Traditional statistical summaries (mean glucose, variance) fail to reveal any diurnal (24‑hour) pattern in either cohort. To overcome this limitation, the authors employ time‑delayed mutual information (TDMI), an information‑theoretic metric that quantifies nonlinear dependence between pairs of measurements separated by a specified lag Δt. TDMI is robust to irregular sampling and captures memory effects that linear autocorrelation cannot. For each patient’s glucose time series, TDMI is computed across a range of lags, and the ensemble average is examined for peaks at 24 h.
Results show that the general population exhibits a clear TDMI peak at a 24‑hour lag, indicating a persistent diurnal structure in the nonlinear correlation of glucose values, despite the absence of a corresponding signal in the mean. In contrast, the NICU cohort’s TDMI curve is essentially flat, reflecting the lack of a regular feeding schedule. Simulations of the mechanistic model with the four feeding inputs reproduce these empirical findings: regular meals generate a 24‑hour TDMI peak, while continuous infusion eliminates it; jittered or random meals attenuate the peak proportionally to the degree of timing variability. This demonstrates that the observed TDMI diurnal signal is driven primarily by the regularity of external glucose inputs (i.e., meals) rather than intrinsic variability in insulin sensitivity or other physiological parameters.
The study highlights several important implications. First, EHR data, when combined with nonlinear information metrics, can uncover population‑level physiological rhythms that are invisible to conventional analyses. Second, a relatively simple mechanistic model suffices to explain the observed TDMI patterns, suggesting that the dominant driver of daily glucose dynamics is the timing of nutrient intake. Third, the methodology offers a way to “circumvent” inter‑patient variability by aggregating large numbers of irregularly sampled records, provided that the analysis respects the underlying stochastic structure.
Limitations include the opportunistic nature of glucose measurements (taken for clinical reasons, not systematic sampling), the fixed‑parameter approach that ignores individual differences in insulin clearance, medication effects, or comorbidities, and the fact that TDMI, while sensitive to dependence, does not establish causality. Future work could integrate additional EHR variables (e.g., medications, physical activity, body mass index) and employ Bayesian or machine‑learning techniques to infer patient‑specific model parameters, thereby enabling personalized predictions of metabolic trajectories. Extending the approach to other endocrine axes (cortisol, thyroid hormones) could provide a broader view of circadian regulation in real‑world clinical populations.

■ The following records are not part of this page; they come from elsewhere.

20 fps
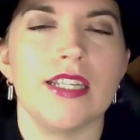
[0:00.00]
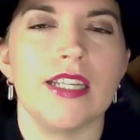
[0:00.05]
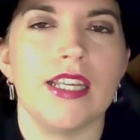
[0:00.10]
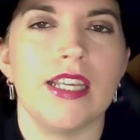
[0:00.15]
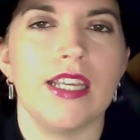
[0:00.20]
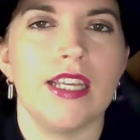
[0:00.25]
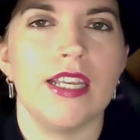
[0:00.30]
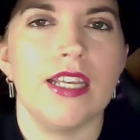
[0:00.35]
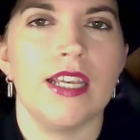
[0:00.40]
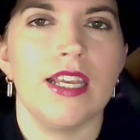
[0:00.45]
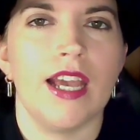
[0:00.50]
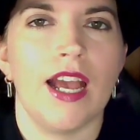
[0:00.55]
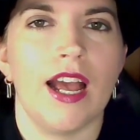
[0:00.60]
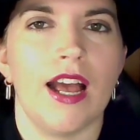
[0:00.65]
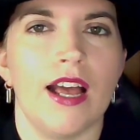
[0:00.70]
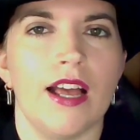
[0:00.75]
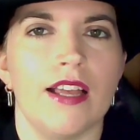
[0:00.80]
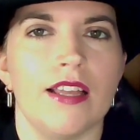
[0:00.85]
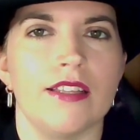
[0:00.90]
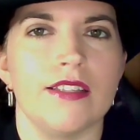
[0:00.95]
he
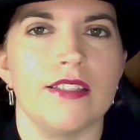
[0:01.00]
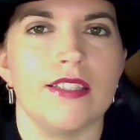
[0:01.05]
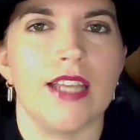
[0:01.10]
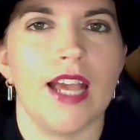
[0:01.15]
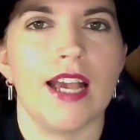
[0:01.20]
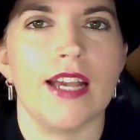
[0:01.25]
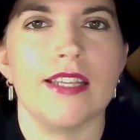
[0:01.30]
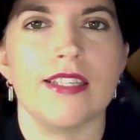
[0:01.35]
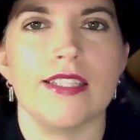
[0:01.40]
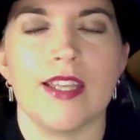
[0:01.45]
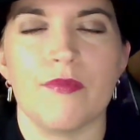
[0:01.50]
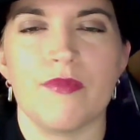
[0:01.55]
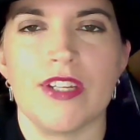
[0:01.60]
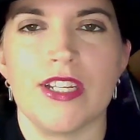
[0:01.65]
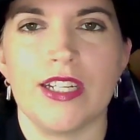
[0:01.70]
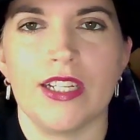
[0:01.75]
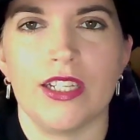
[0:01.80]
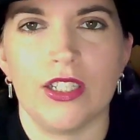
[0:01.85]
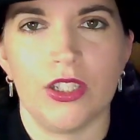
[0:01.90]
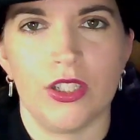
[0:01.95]
has
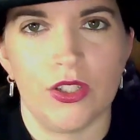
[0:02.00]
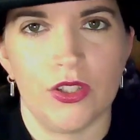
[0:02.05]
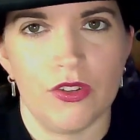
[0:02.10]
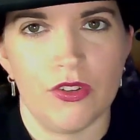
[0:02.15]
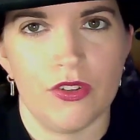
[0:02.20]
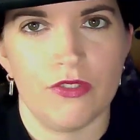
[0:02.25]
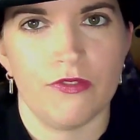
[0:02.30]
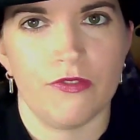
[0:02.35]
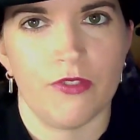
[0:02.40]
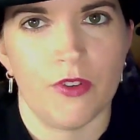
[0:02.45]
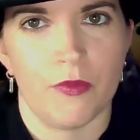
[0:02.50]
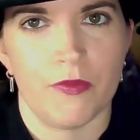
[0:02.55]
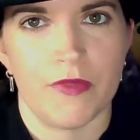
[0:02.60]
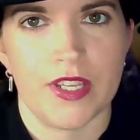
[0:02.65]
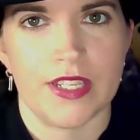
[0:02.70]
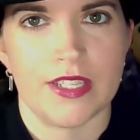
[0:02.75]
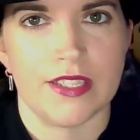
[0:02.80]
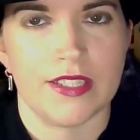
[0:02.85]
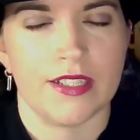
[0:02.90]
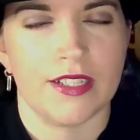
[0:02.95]
accepted a loan from
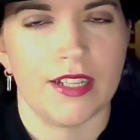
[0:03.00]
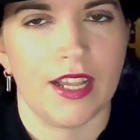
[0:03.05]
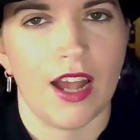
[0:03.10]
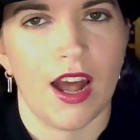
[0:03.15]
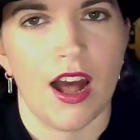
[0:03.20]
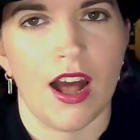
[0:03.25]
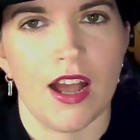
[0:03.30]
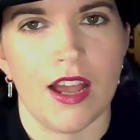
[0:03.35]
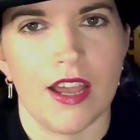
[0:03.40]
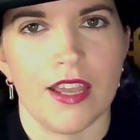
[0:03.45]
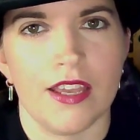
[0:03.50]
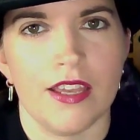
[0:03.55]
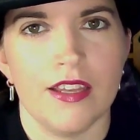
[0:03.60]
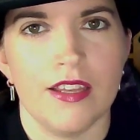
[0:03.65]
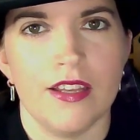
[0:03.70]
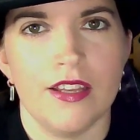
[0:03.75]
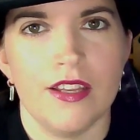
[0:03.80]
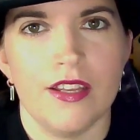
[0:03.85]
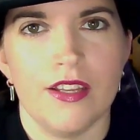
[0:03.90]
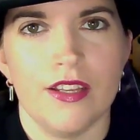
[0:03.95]
this guy
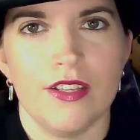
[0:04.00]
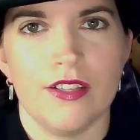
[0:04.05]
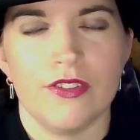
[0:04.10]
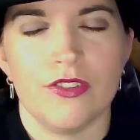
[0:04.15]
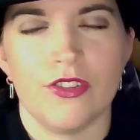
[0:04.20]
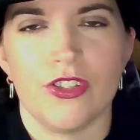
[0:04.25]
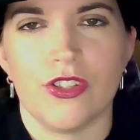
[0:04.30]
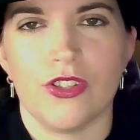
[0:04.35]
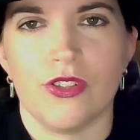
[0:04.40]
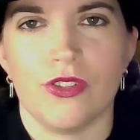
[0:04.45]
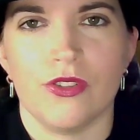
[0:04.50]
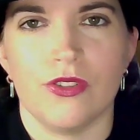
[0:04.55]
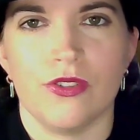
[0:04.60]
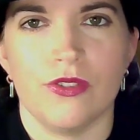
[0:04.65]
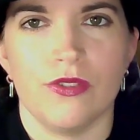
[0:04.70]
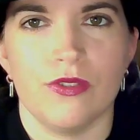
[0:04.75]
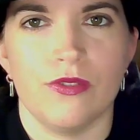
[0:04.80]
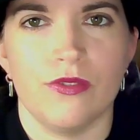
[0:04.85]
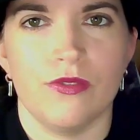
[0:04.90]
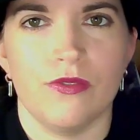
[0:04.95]

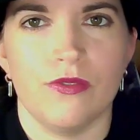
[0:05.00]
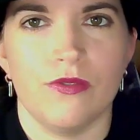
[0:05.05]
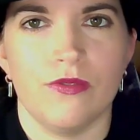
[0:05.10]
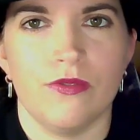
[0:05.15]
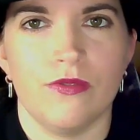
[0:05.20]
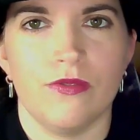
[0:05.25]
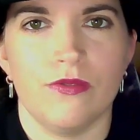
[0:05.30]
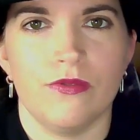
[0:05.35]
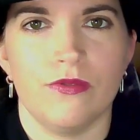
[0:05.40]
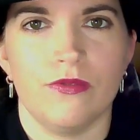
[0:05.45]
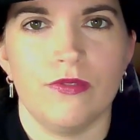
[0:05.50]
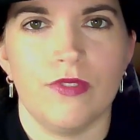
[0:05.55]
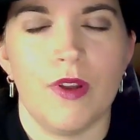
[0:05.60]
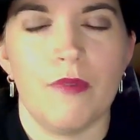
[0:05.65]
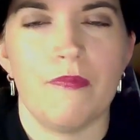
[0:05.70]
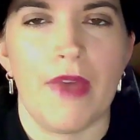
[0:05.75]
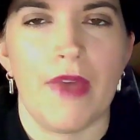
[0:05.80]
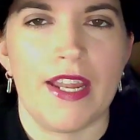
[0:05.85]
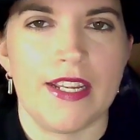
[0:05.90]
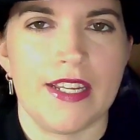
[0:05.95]
to
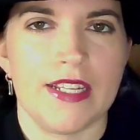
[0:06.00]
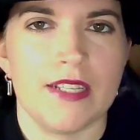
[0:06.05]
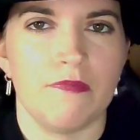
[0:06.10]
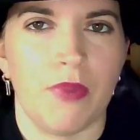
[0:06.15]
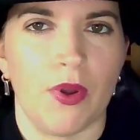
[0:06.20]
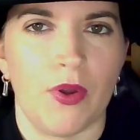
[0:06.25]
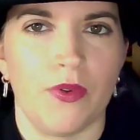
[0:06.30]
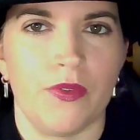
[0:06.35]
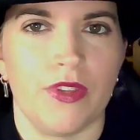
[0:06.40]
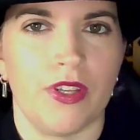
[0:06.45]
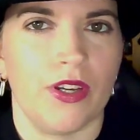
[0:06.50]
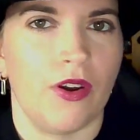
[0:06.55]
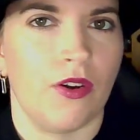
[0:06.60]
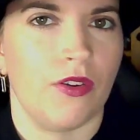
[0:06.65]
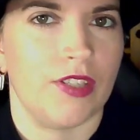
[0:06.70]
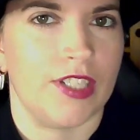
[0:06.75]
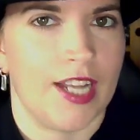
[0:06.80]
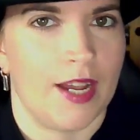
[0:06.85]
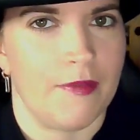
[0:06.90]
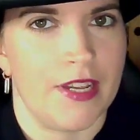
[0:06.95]
mend his boat that
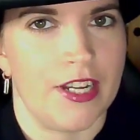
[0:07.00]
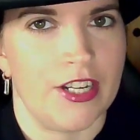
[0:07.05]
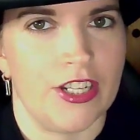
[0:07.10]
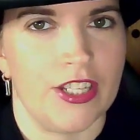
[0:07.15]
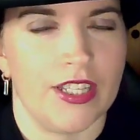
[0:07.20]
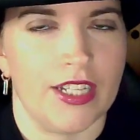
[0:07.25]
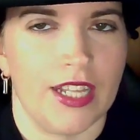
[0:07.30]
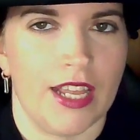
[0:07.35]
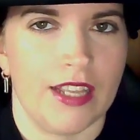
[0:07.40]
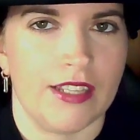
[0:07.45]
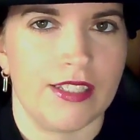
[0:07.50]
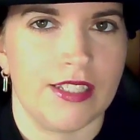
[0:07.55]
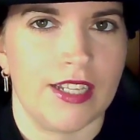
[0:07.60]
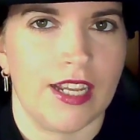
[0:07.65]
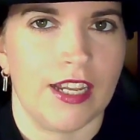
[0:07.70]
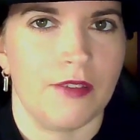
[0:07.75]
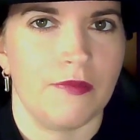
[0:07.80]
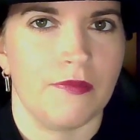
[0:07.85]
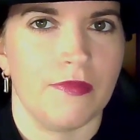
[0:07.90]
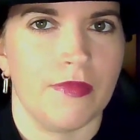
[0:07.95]
got damaged the last
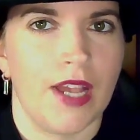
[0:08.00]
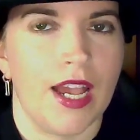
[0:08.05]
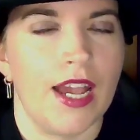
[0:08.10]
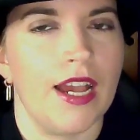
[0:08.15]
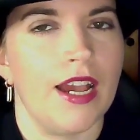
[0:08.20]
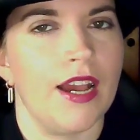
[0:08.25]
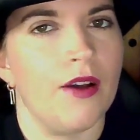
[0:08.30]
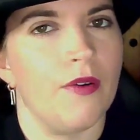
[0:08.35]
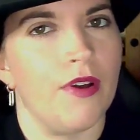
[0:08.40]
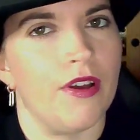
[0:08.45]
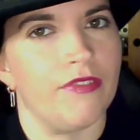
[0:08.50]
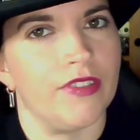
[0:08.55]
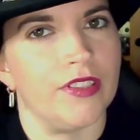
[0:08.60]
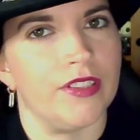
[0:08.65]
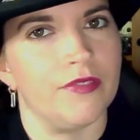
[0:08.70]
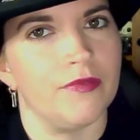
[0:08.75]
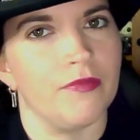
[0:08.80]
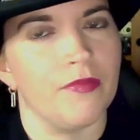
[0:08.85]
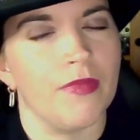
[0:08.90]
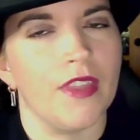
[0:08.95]
time.
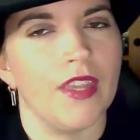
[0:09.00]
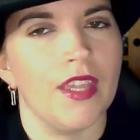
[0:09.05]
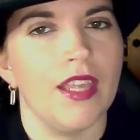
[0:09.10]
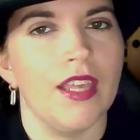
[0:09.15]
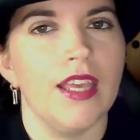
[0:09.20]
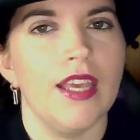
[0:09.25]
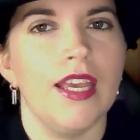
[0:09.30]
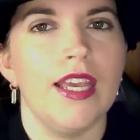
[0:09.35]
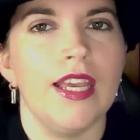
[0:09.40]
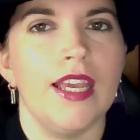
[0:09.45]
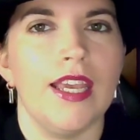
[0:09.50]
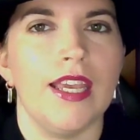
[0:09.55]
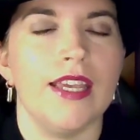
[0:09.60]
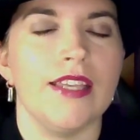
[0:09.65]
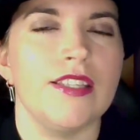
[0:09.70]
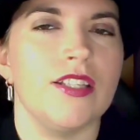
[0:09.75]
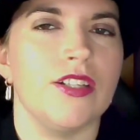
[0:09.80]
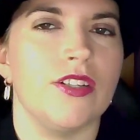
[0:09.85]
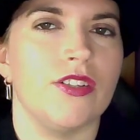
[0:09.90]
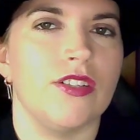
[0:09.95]
However, he
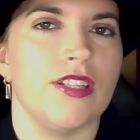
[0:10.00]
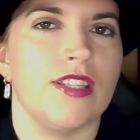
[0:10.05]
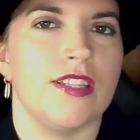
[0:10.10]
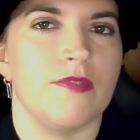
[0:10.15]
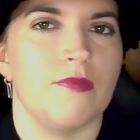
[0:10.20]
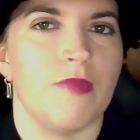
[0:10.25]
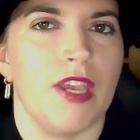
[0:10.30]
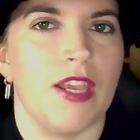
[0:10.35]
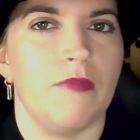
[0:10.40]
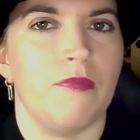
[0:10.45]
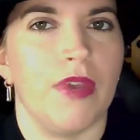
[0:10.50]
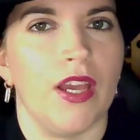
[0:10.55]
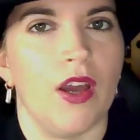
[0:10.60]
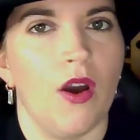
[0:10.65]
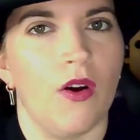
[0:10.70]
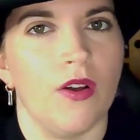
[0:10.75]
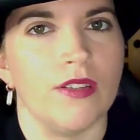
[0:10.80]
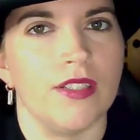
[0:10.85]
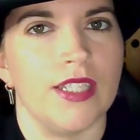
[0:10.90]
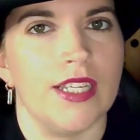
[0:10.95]
has to go to this meeting
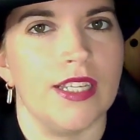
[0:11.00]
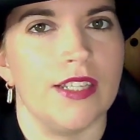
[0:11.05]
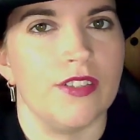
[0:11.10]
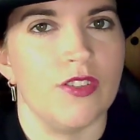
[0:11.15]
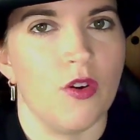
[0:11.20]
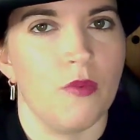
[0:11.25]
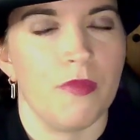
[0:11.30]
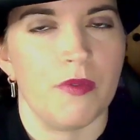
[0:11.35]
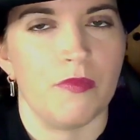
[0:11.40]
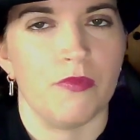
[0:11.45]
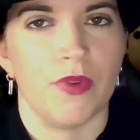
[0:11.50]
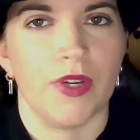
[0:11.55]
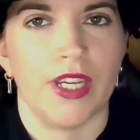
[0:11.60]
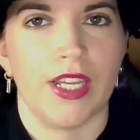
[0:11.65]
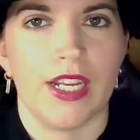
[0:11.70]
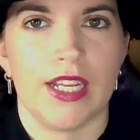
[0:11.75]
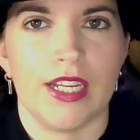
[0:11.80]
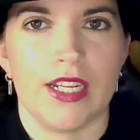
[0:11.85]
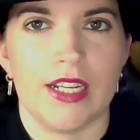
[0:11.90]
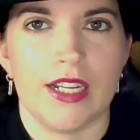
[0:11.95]
because he has not been
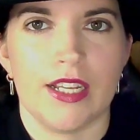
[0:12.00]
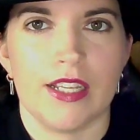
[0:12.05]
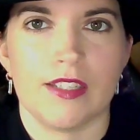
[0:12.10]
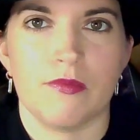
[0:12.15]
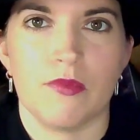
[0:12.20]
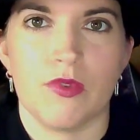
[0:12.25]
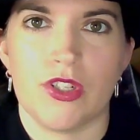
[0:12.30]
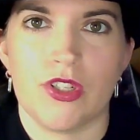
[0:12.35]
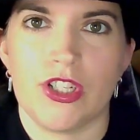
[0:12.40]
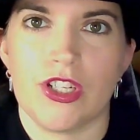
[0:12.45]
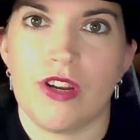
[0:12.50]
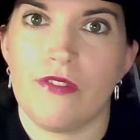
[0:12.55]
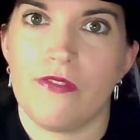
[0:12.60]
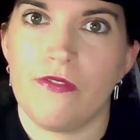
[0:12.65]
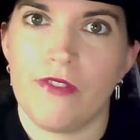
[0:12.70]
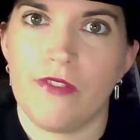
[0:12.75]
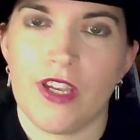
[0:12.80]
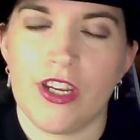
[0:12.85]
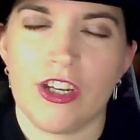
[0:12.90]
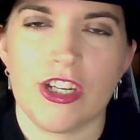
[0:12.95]
bringing in as much
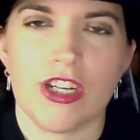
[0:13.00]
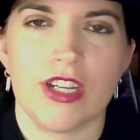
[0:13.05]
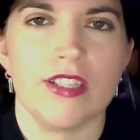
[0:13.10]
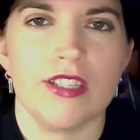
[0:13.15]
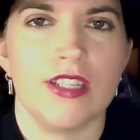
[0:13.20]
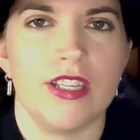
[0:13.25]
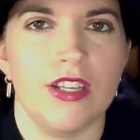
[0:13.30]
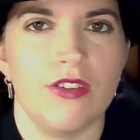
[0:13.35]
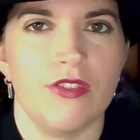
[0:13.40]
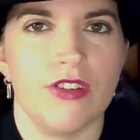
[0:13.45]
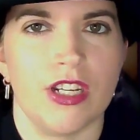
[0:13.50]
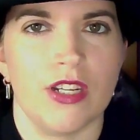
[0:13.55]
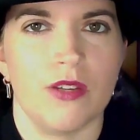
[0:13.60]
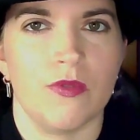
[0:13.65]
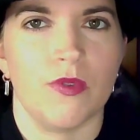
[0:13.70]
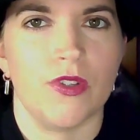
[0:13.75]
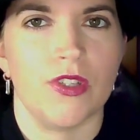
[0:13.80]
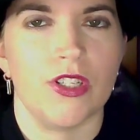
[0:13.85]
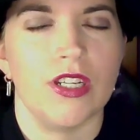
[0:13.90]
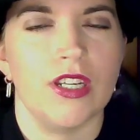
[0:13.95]
fish as he usually
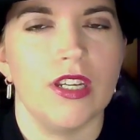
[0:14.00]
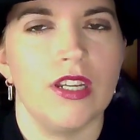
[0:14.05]
would.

In summary, the paper demonstrates that population‑scale EHR data can be harnessed to test and validate mechanistic physiological models. By leveraging TDMI to capture hidden diurnal correlations in glucose measurements, the authors show that feeding patterns dominate the observed daily rhythm, and that a simple glucose‑insulin model can accurately predict differences between uncontrolled and controlled feeding groups. This work opens a pathway toward large‑scale, data‑driven physiology that can inform both precision medicine and public‑health strategies.